Peraltro, come ampiamente noto, il risultato di Forza Italia dell’8 e 9 giugno è maturato anche grazie ai voti di Lombardo, Cuffaro e Romano, che hanno sostenuto alcuni dei candidati nella lista compilata da Tajani. Dove figurava anche Edy Tamajo: questo è un altro aspetto della vicenda che per il momento rimane in sospeso. Nonostante le ambizioni personali, il pressing dei fedelissimi e un orizzonte già segnato, l’assessore alle Attività produttive per il momento sceglie di rimanere nei ranghi, garantendo l’appoggio a Schifani fin quando deciderà di restare al timone. Con questi venti di burrasca, però, anche il capitano più temerario rischia di deragliare. E il partito assieme a lui.
Tajani contro Mulè: “Dimostrate di avere i consensi”
“Lo dico a tanti che parlano sui giornali per avere una vetrina: partecipate ai congressi, candidatevi alla guida del partito, dimostrate di avere consensi. Ci sono i luoghi di confronto per poi contarsi. Contarsi sui giornali a chi fa più interviste non è un buon modo, se poi le interviste si fanno solo per parlare male di quelli del tuo parttito diventa controproducente. Per fortuna abbiamo quasi totalmente debellato questo sistema, le beghe interne sono scomparse nel 99% dei casi”. Lo ha detto, parlando davanti alla platea dei giovani di Forza Italia, il segretario e vicepremier Antonio Tajani. Il riferimento è all’intervista del vicecapogruppo Giorgio Mulé che in un’intervista a Repubblica ha criticato il presidente della Regione Sicilia Renato Schifani.

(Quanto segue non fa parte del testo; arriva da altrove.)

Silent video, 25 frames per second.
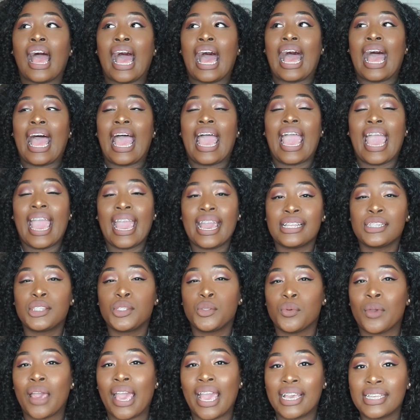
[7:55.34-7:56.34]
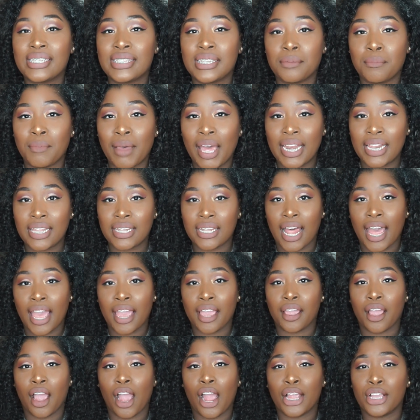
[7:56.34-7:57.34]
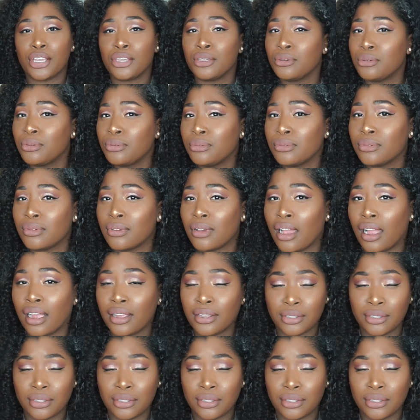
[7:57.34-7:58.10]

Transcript: I had to ask somebody like, are you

“A livello nazionale – è la replica di Mulè – abbiamo celebrato un congresso soli pochi mesi fa, a febbraio, con un mandato chiaro nei confronti di Antonio Tajani. Questo non significa rinunciare a esprimere le mie idee, anche critiche, riguardo alla situazione di Forza Italia in Sicilia dove in tutti questi mesi sono mancate le occasioni di confronto interne al partito e anche sulla situazione della giunta e dei nostri alleati”. “Confrontarsi e discutere, anche animatamente, non significa puntare a detronizzare il re. Non dobbiamo per forza puntare a ruoli apicali – aggiunge Mulè – per misurare il consenso e quindi per poter esprimere le proprie idea. Non siamo una caserma e non dobbiamo diventarlo. Ma anzi il dibattito sulla gestione siciliana serve ad arricchire Forza Italia, senza chiudersi nelle logiche del capo assoluto che comanda senza confrontarsi con nessuno”.